● **What is needed**
Set the records down again, exactly, without their images.

● **Supplied entries**
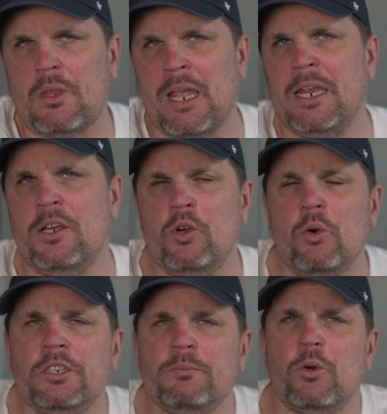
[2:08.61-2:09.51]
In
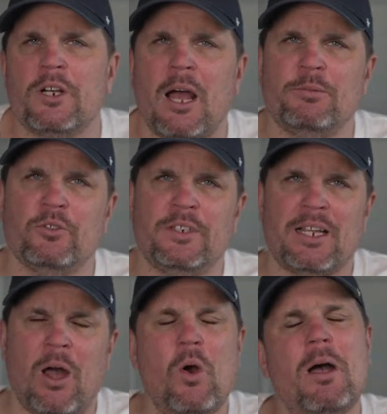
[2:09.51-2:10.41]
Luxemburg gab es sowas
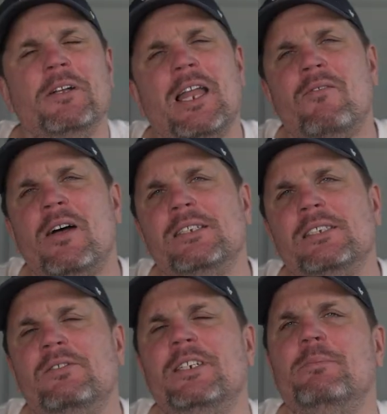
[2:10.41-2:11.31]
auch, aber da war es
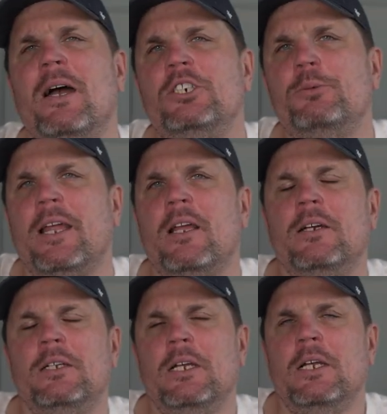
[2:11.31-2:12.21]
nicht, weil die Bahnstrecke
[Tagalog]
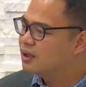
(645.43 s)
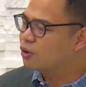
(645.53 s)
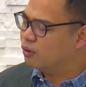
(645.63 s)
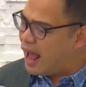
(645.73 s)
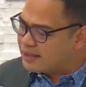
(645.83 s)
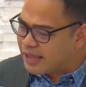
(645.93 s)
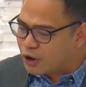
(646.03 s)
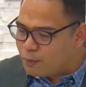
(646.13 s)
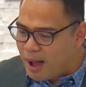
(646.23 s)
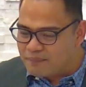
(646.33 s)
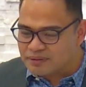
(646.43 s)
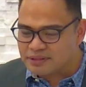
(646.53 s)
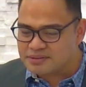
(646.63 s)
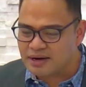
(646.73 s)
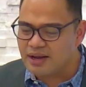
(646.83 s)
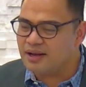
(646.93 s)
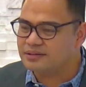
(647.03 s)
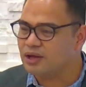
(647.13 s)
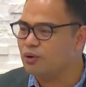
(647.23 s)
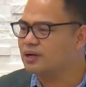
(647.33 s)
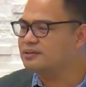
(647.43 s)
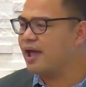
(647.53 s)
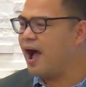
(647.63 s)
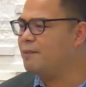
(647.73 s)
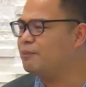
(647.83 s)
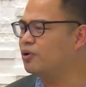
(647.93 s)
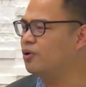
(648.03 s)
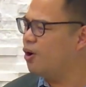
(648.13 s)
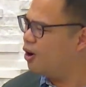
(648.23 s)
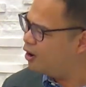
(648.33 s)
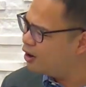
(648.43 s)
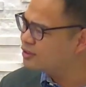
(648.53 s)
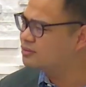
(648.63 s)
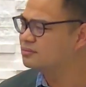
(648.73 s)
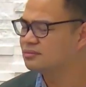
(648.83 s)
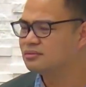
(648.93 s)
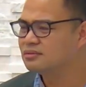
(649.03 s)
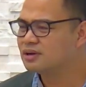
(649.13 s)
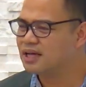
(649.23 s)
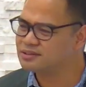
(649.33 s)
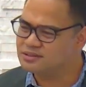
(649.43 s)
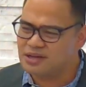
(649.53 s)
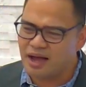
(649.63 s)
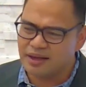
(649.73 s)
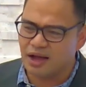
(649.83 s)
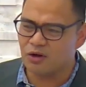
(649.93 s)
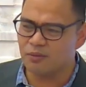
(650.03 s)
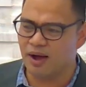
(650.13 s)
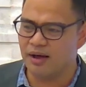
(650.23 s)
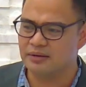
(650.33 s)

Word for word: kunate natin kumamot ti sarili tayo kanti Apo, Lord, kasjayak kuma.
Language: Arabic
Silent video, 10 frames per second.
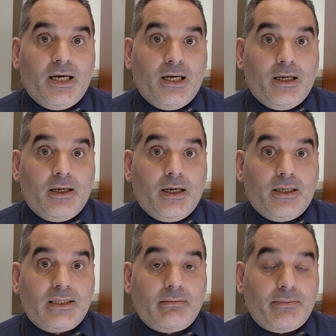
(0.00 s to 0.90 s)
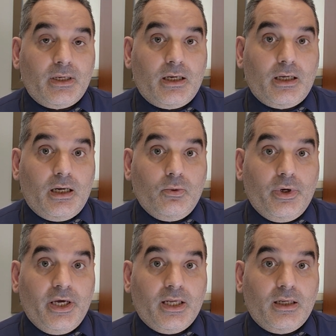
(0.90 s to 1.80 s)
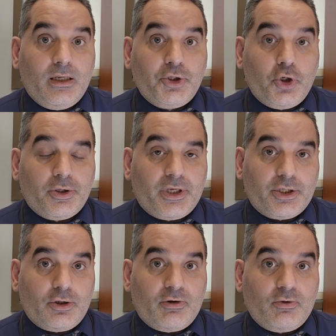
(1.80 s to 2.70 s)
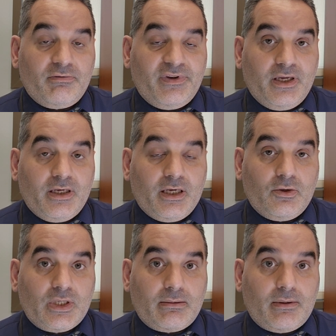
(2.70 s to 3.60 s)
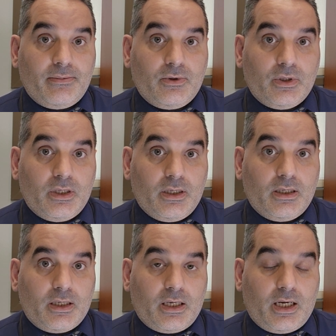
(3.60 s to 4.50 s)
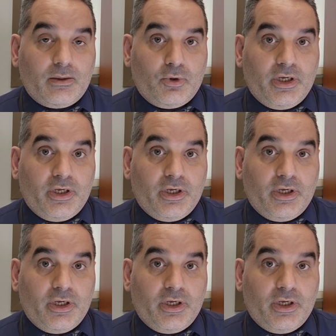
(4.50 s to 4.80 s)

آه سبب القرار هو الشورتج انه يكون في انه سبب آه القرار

● **Reply to the task**
[2:08.61-2:09.51]
In
[2:09.51-2:10.41]
Luxemburg gab es sowas
[2:10.41-2:11.31]
auch, aber da war es
[2:11.31-2:12.21]
nicht, weil die Bahnstrecke
[Tagalog]
(645.43 s)
(645.53 s)
(645.63 s)
(645.73 s)
(645.83 s)
(645.93 s)
(646.03 s)
(646.13 s)
(646.23 s)
(646.33 s)
(646.43 s)
(646.53 s)
(646.63 s)
(646.73 s)
(646.83 s)
(646.93 s)
(647.03 s)
(647.13 s)
(647.23 s)
(647.33 s)
(647.43 s)
(647.53 s)
(647.63 s)
(647.73 s)
(647.83 s)
(647.93 s)
(648.03 s)
(648.13 s)
(648.23 s)
(648.33 s)
(648.43 s)
(648.53 s)
(648.63 s)
(648.73 s)
(648.83 s)
(648.93 s)
(649.03 s)
(649.13 s)
(649.23 s)
(649.33 s)
(649.43 s)
(649.53 s)
(649.63 s)
(649.73 s)
(649.83 s)
(649.93 s)
(650.03 s)
(650.13 s)
(650.23 s)
(650.33 s)

Word for word: kunate natin kumamot ti sarili tayo kanti Apo, Lord, kasjayak kuma.
Language: Arabic
Silent video, 10 frames per second.
(0.00 s to 0.90 s)
(0.90 s to 1.80 s)
(1.80 s to 2.70 s)
(2.70 s to 3.60 s)
(3.60 s to 4.50 s)
(4.50 s to 4.80 s)

آه سبب القرار هو الشورتج انه يكون في انه سبب آه القرار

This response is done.